Their longest resident during this time was Edith Mildred Cammell (1856-1938) whose daughter was married to Godfrey’s eldest son. She moved to the Hall in 1904 the year after her husband George Henry Cammell died and remained there until her death in 1938. She is recorded in the 1911 Census as living at the Hall with her daughter Iris and four servants. During World War I Edith joined the war effort by allowing the Red Cross to use the Hall as a work depot where they could collect and distribute clothes and other items for use by injured servicemen in hospital. During this time Godfrey continued to own the Hall until his death in 1921 when his eldest son Godfrey Meynell (1870-1943) inherited the property.

Godfrey Meynell (1870-1943) as mentioned above had married Edith’s daughter Violet Cammell (1882-1960). The couple lived at Meynell Langley allowing Edith to continue her residence at Coxbench Hall. When she died in 1938 Lieutenant Colonel Thomas Shand moved into the Hall and lived there with his family until his death in 1952. He was the chairman and managing director of Lahane Mackenzie and Shand Ltd who were civil engineering contractors.

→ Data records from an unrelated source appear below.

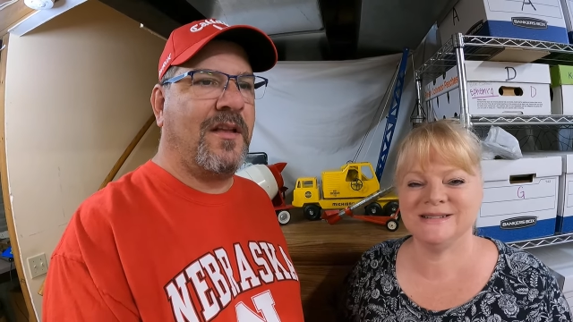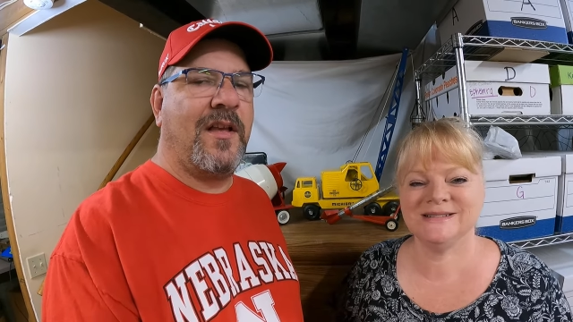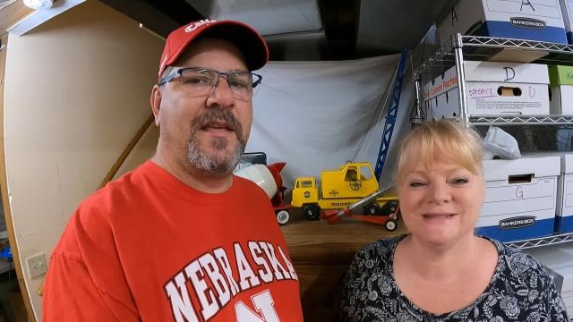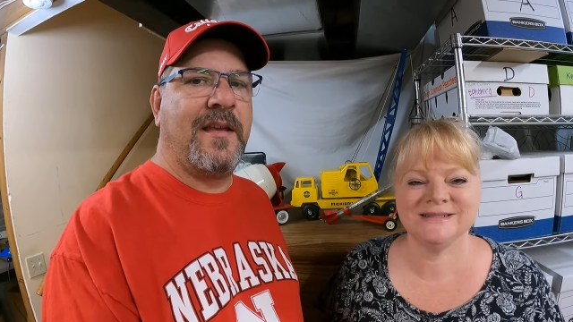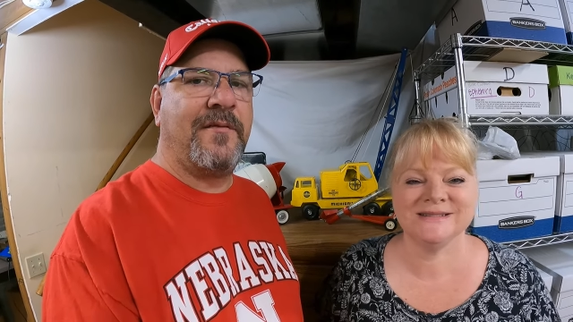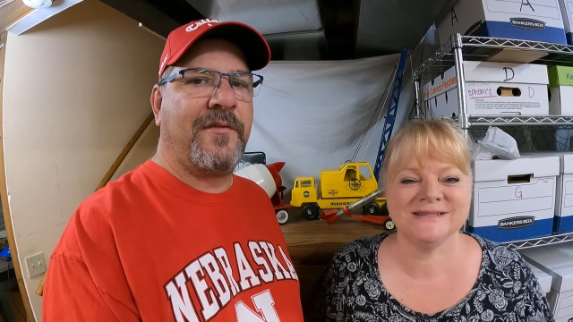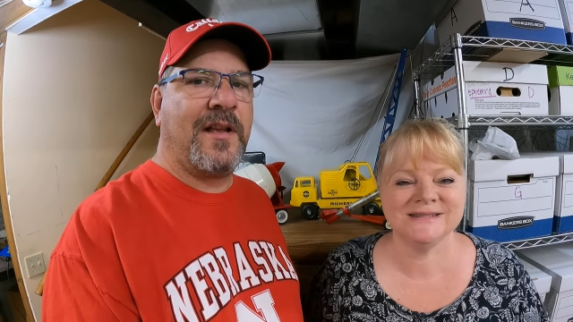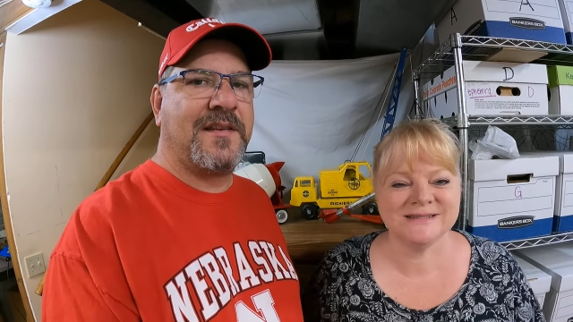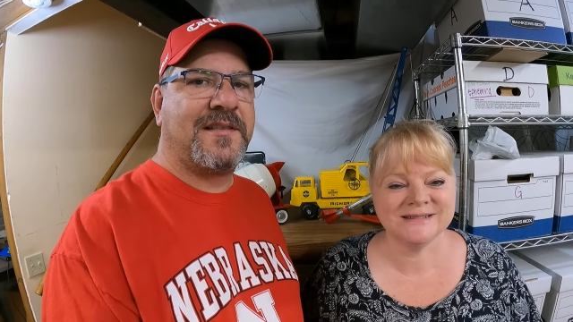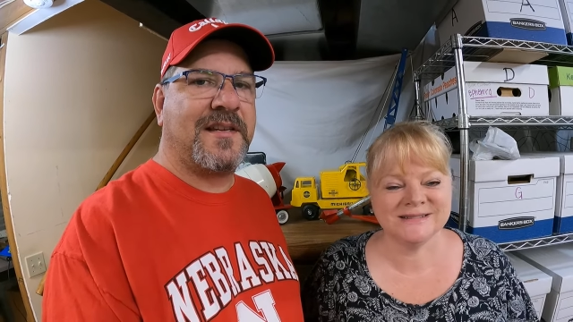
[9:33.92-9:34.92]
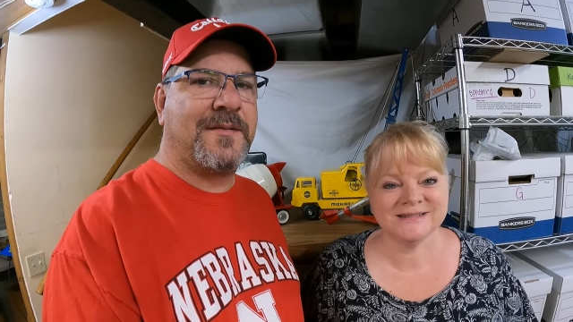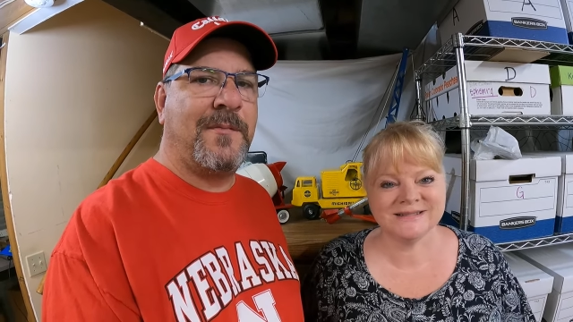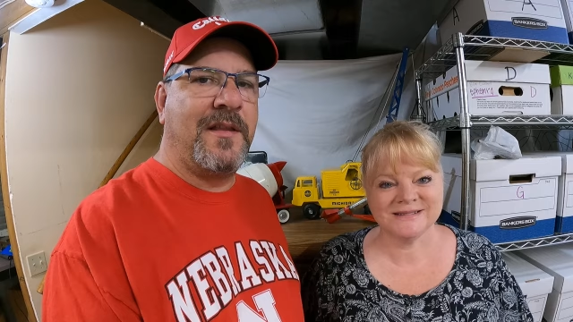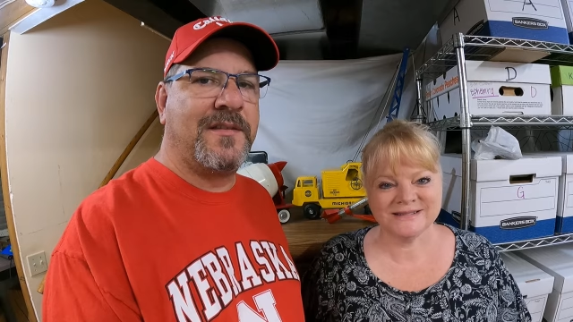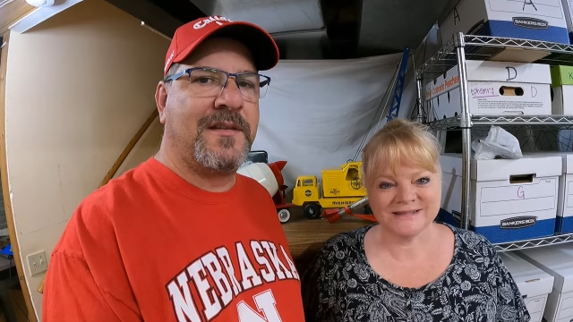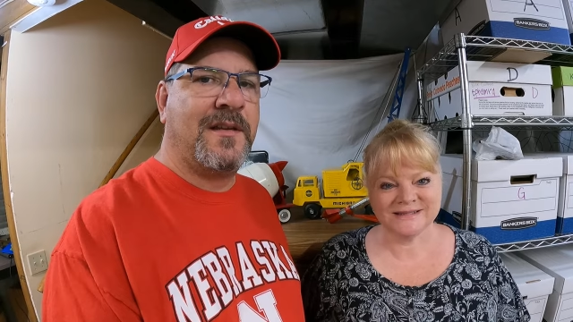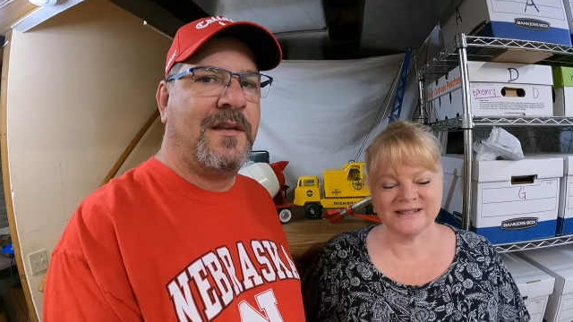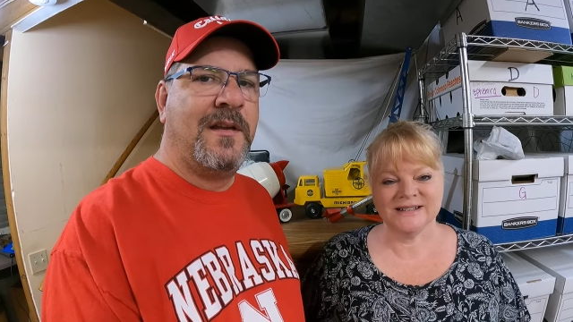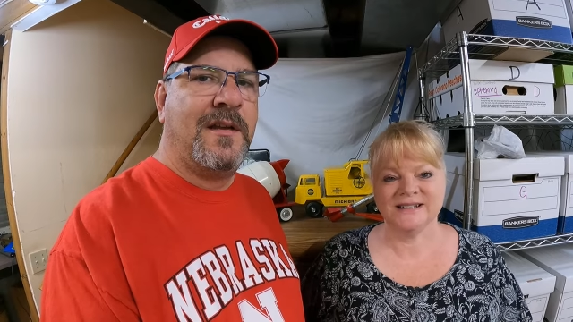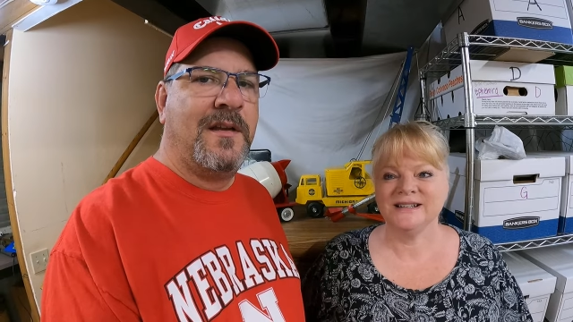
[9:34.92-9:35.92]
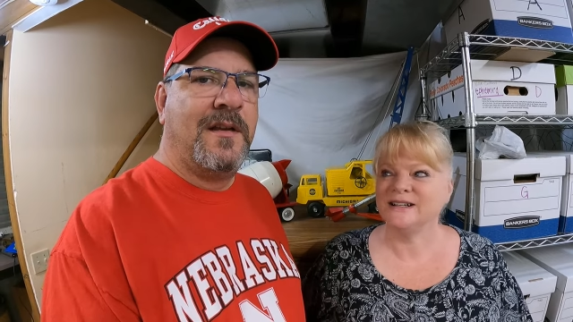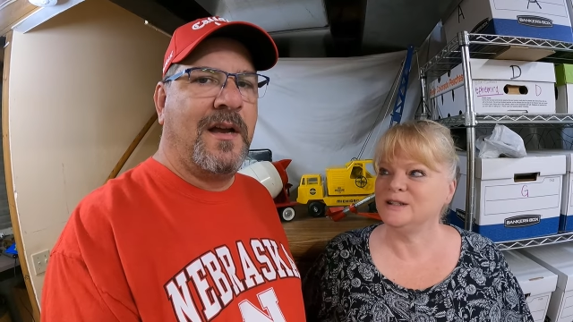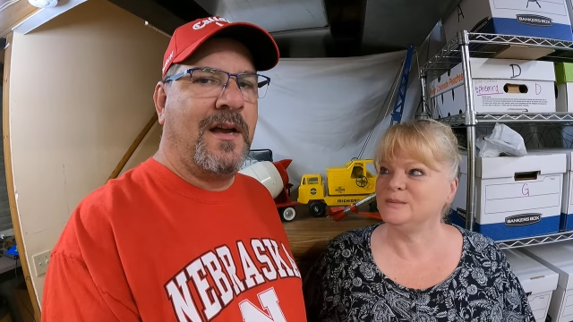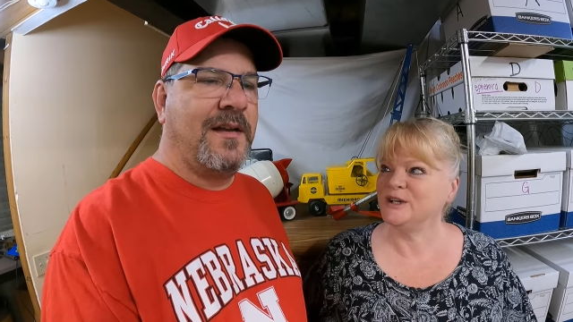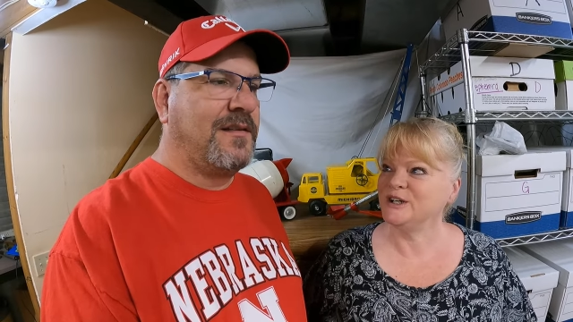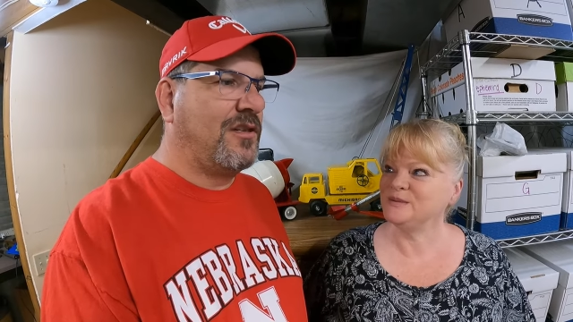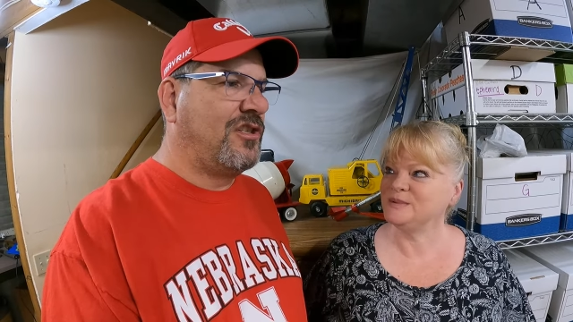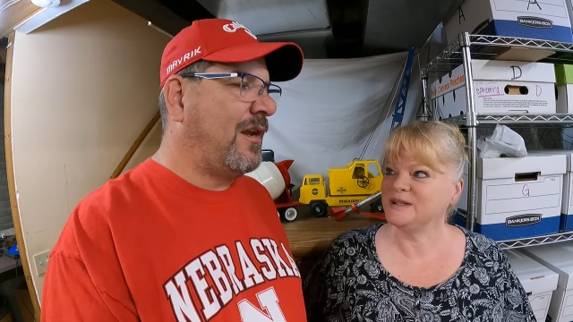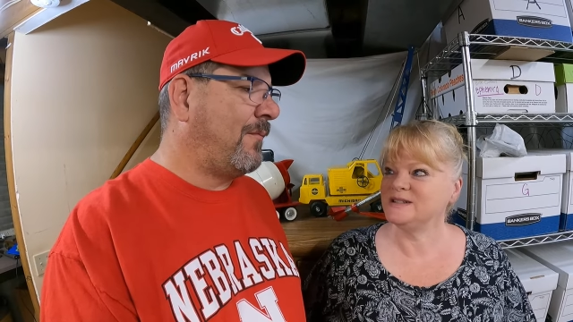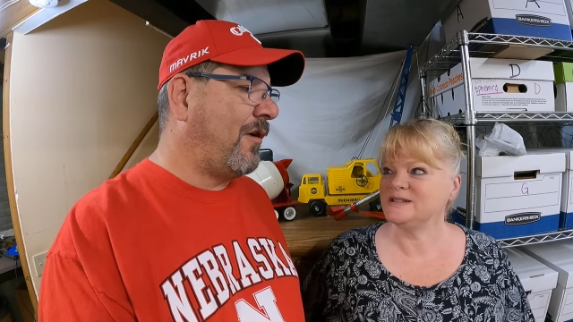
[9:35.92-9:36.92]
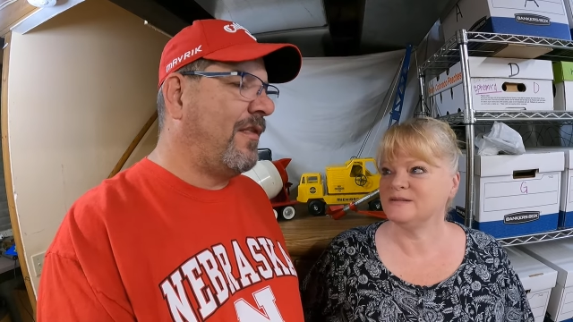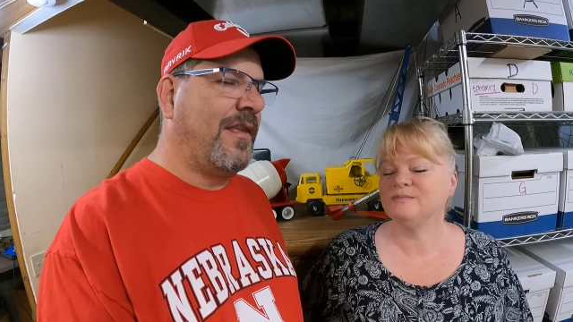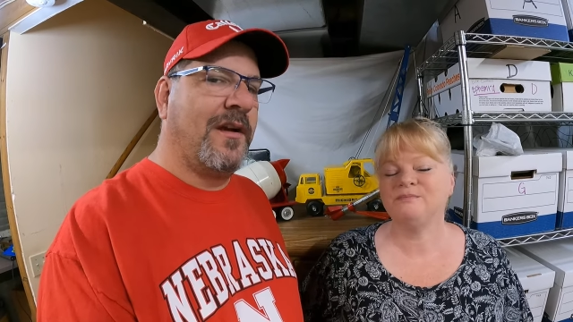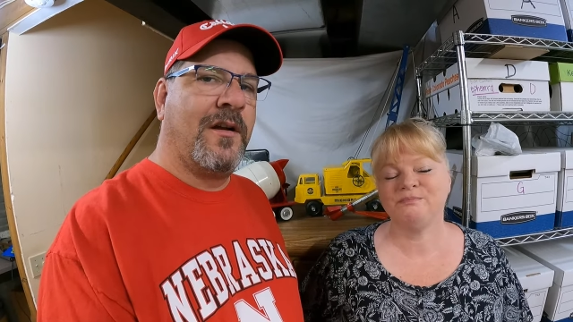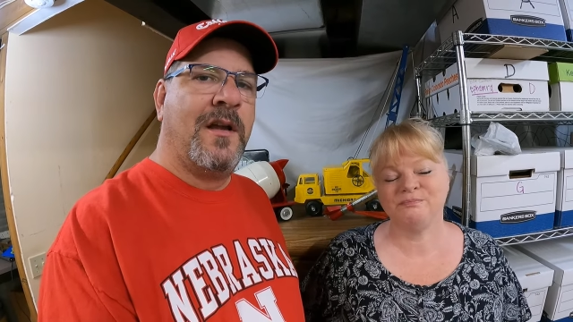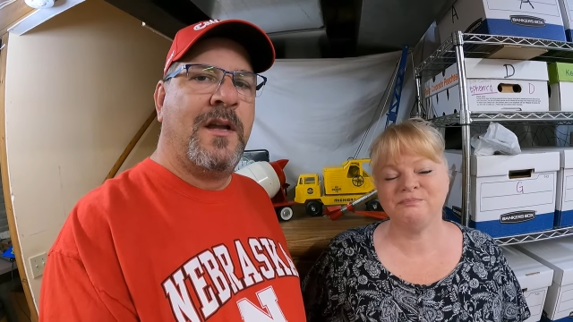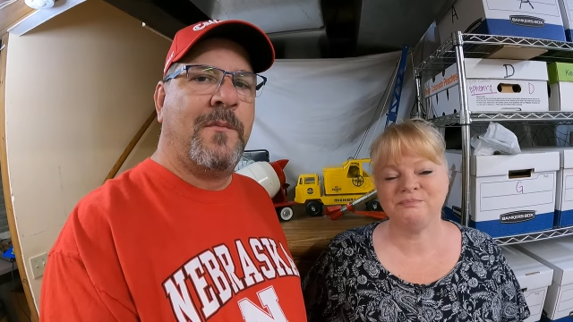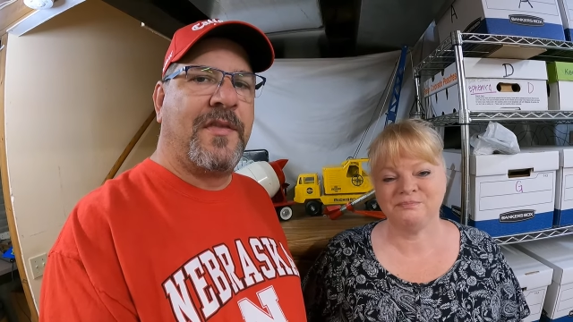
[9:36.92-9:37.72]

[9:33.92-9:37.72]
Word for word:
Speaker 1: sell anything for like six months. Uh, to ship on there.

Group Captain George Ernest Watt (1908-1990) was the next resident. He lived there with his wife Margaret Olive Miller (1908-1982) (called Pat) until 1967 when they returned to New Zealand. He had a distinguished military career until 1954 when he retired and joined the staff of Rolls Royce, becoming the General Manager of the new test establishment at Sinfin, Derby.

Between 1968 and 1979 Herbert John Hann (1926-2015) lived at Coxbench Hall. He was the Director of various companies. In 1954 he married Brenda Goodwin Walker (1927-2015).

After the Hann family left Doctor Brian Fowler and his wife Doctor Sheila Fowler became the owners of Coxbench Hall. They lived there for five years then in 1984 the Hall was sold and became a care home.